Other Stables include the following:

  • Binance USD (BUSD). Released by the Binance exchange, backed by the dollar. In addition to Tether, the reserves are audited monthly by the Paxos management company.
  • USD Coin (USDC). Another exchange-traded StableCoin from Coinbase. The exchange is one of the most regulated, there is a high probability of having tokens confirmed with dollars.
  • TrueUSD (TUSD). In addition to the US dollar, collateral is supported in the Australian dollar (TAUD), pound sterling (TGBP), Canadian/Hong Kong/Singapore dollar (TCAD/THKD/TSGD). There are plans to create a platform for "stabilizing" any asset.


Decentralized Finance (DeFi) - publicly available (peer-to-peer) financial distributed applications (DApps) based on smart contracts. It offers a whole range of financial services: from money transfers and currency exchange to lending and guaranteeing the execution of trade transactions. The role of intermediaries is minimized or they are simply absent.


Like Ethereum, DeFi technology cannot be called full-fledged "digital money". As mentioned at the beginning of the article, these are more securities than "money". But, on cryptocurrency exchanges, DeFi tokens are offered for trading. When viewed as a trading asset, they deserve to be in the article.

Trading is no different from Bitcoin or any AltCoin. A few examples of tokens:

  • Uniswap (UNI). The exchange is the leader in direct (p2p) cryptocurrency exchange. The hacking of client accounts has not yet been noticed, the prospects for maintaining the current value of UNI look good.
  • Synthetix Network Token (SNX). Unlike exchange contracts, the list and conditions of which are limited, the SNX token makes it possible to create any (synthetic) asset. In stock fiat and cryptocurrencies, stocks, commodities. Then the assets are traded within the platform or used to secure transactions.
  • Yearn Finance (YFI Coin, YFI). A unique idea. The developers immediately spoke of the token as "the most useless, which can only be used for the right to vote in the development of the network, although how this will happen is still unclear." Despite this, the price of YFI is kept at the level of 34-35 thousand dollars, but there are no more people willing to buy further.
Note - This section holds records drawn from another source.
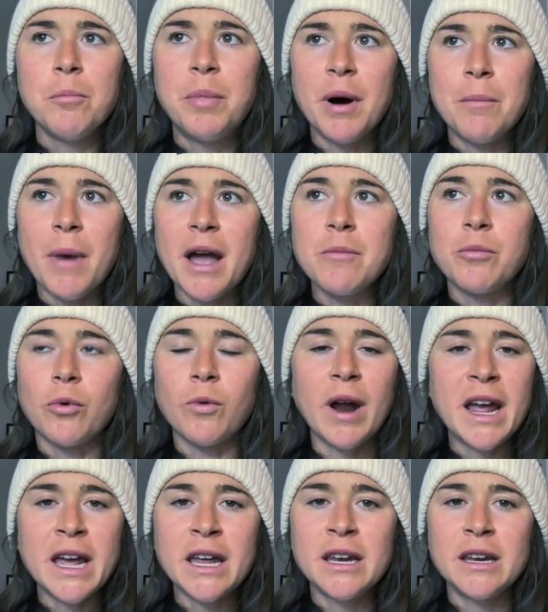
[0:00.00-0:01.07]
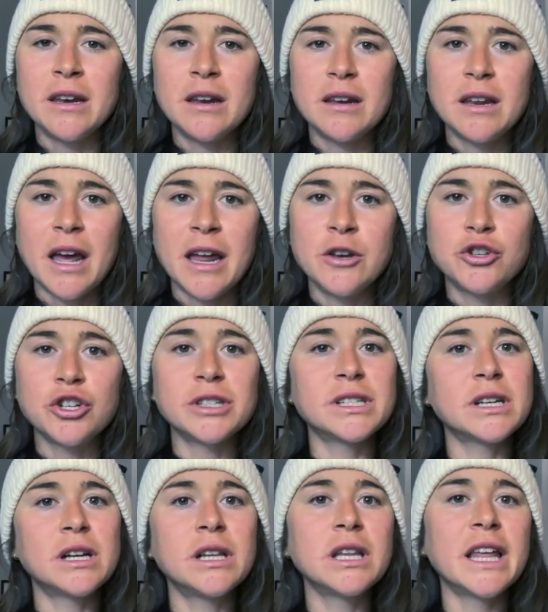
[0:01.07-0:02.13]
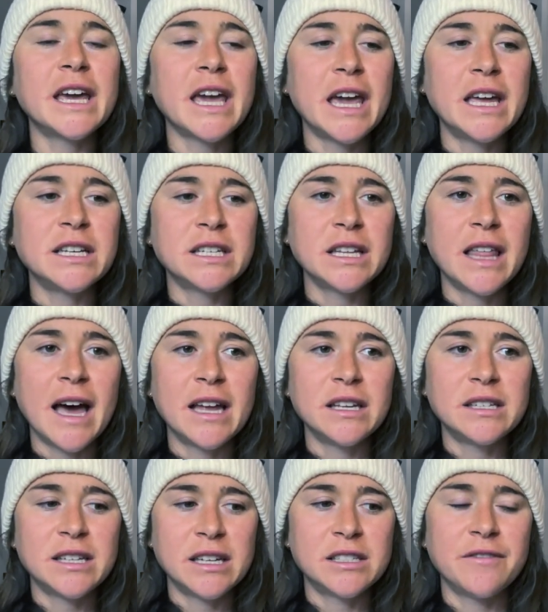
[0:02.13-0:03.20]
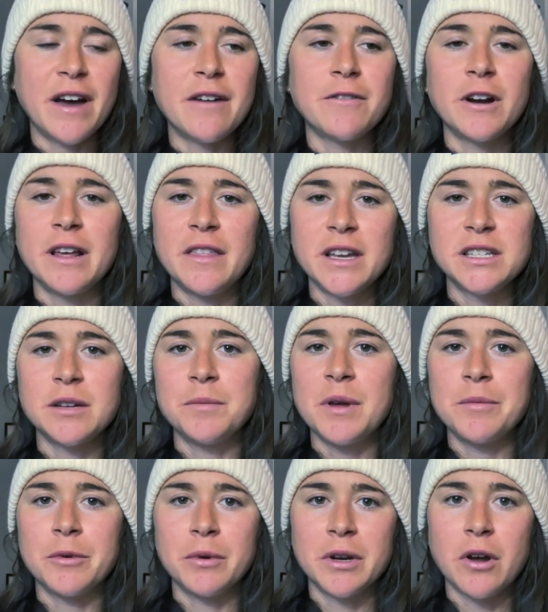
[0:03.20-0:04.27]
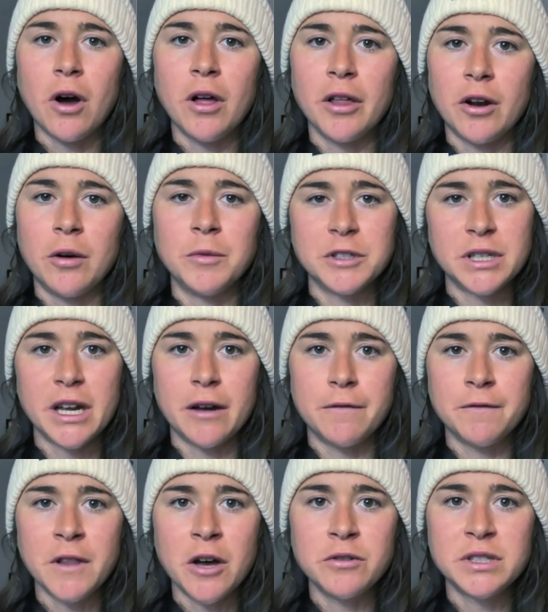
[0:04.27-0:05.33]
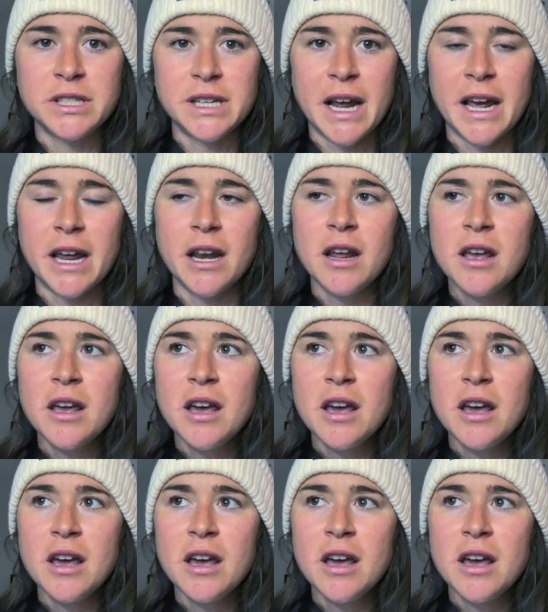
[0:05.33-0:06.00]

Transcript: But my brain can just click into that sense of effort. I think some people would call it almost like a flow state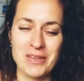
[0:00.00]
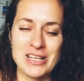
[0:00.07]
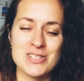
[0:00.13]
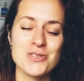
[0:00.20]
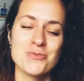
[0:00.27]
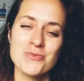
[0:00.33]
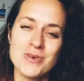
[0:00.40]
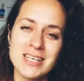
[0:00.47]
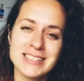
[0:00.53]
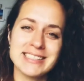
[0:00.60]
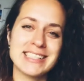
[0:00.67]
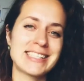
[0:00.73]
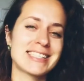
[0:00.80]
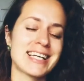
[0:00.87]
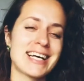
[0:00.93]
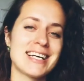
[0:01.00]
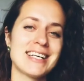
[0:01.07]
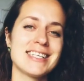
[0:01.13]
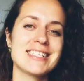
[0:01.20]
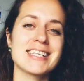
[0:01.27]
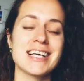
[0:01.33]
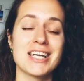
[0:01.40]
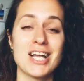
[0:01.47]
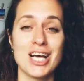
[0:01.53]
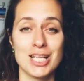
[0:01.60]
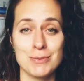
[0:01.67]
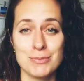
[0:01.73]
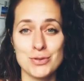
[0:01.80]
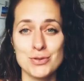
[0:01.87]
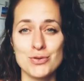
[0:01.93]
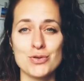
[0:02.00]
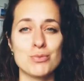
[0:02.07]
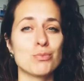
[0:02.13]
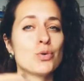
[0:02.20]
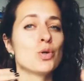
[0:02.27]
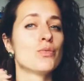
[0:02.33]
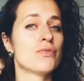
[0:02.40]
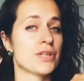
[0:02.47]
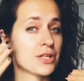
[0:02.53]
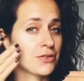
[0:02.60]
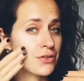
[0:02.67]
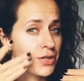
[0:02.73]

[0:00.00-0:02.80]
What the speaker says: So what it does, it helps to remove theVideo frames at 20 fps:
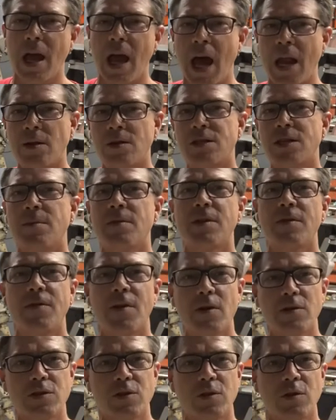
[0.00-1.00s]
I know some of the
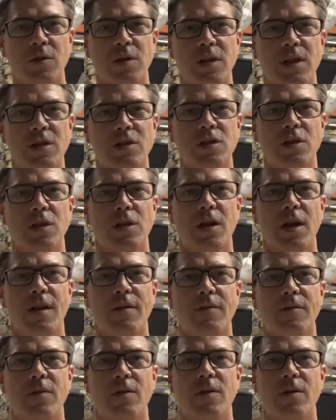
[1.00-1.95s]
folks that are on the list are going to have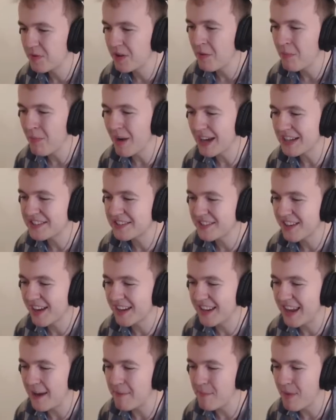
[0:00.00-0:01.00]
meant to be on my
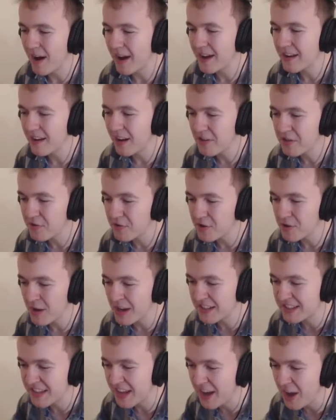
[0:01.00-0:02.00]
side, landmine. I thought
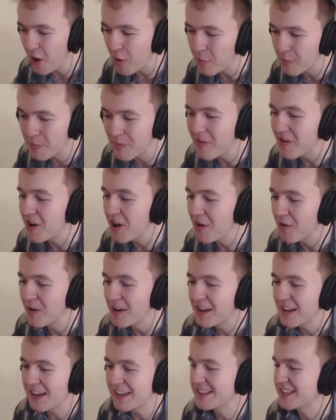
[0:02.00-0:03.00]
you were here to help, but
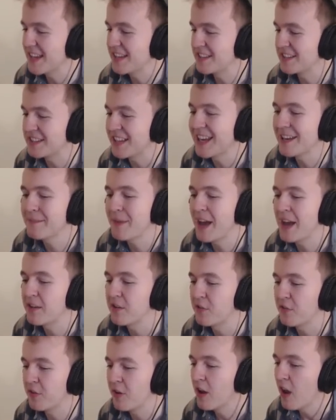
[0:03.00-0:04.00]
no, he's here to take my
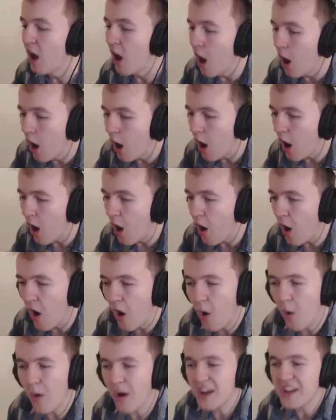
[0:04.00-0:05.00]
head off.
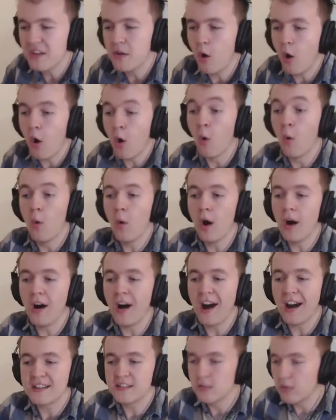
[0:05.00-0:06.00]
Oh,
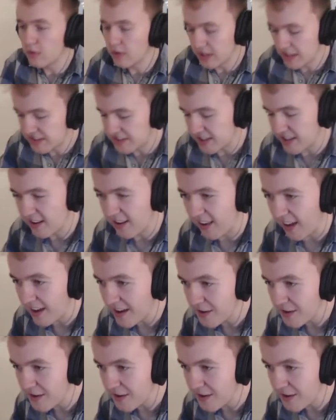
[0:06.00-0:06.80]
what? I, he's still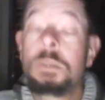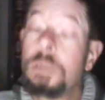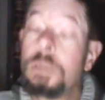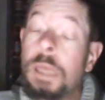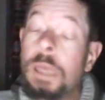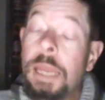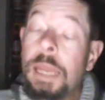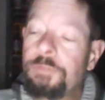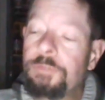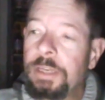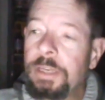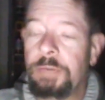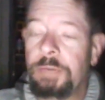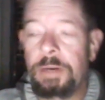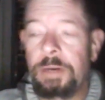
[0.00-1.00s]
And for
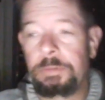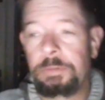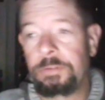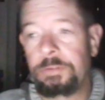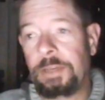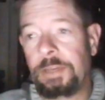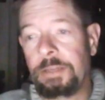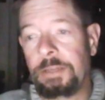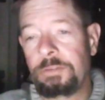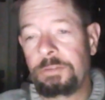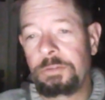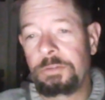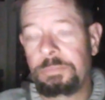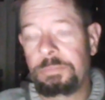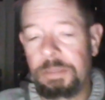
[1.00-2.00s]
King Robert II,
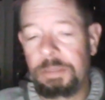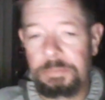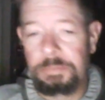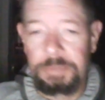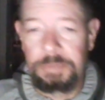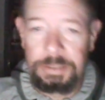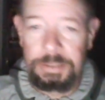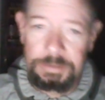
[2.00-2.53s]
too, probably.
The YFI example shows the "shadow" side of the DeFi idea - promises of quick profits without real projects and services, aggressive advertising. Remember this before purchasing tokens!

Mining and encryption algorithms

Mining and encryption algorithms

Additionally, in the reviews and analytics of the crypto market, there may be a division of currencies by the type of mining and the encryption algorithm. These are only technical differences, they do not affect the exchange value and the forecast of how the situation will develop!


The cryptocurrency market offers coins for any application. Long-term investments are Bitcoin, Ethereum. The conversion of large amounts of fiat money is StableCoin. Exchange trading and quick income on small investments - AltCoin and DeFi. The main rule is to constantly monitor the situation; the market has no "real" content like a currency or a stock. With a sharp increase in volatility, you need to be ready to quickly close the profit/loss on positions.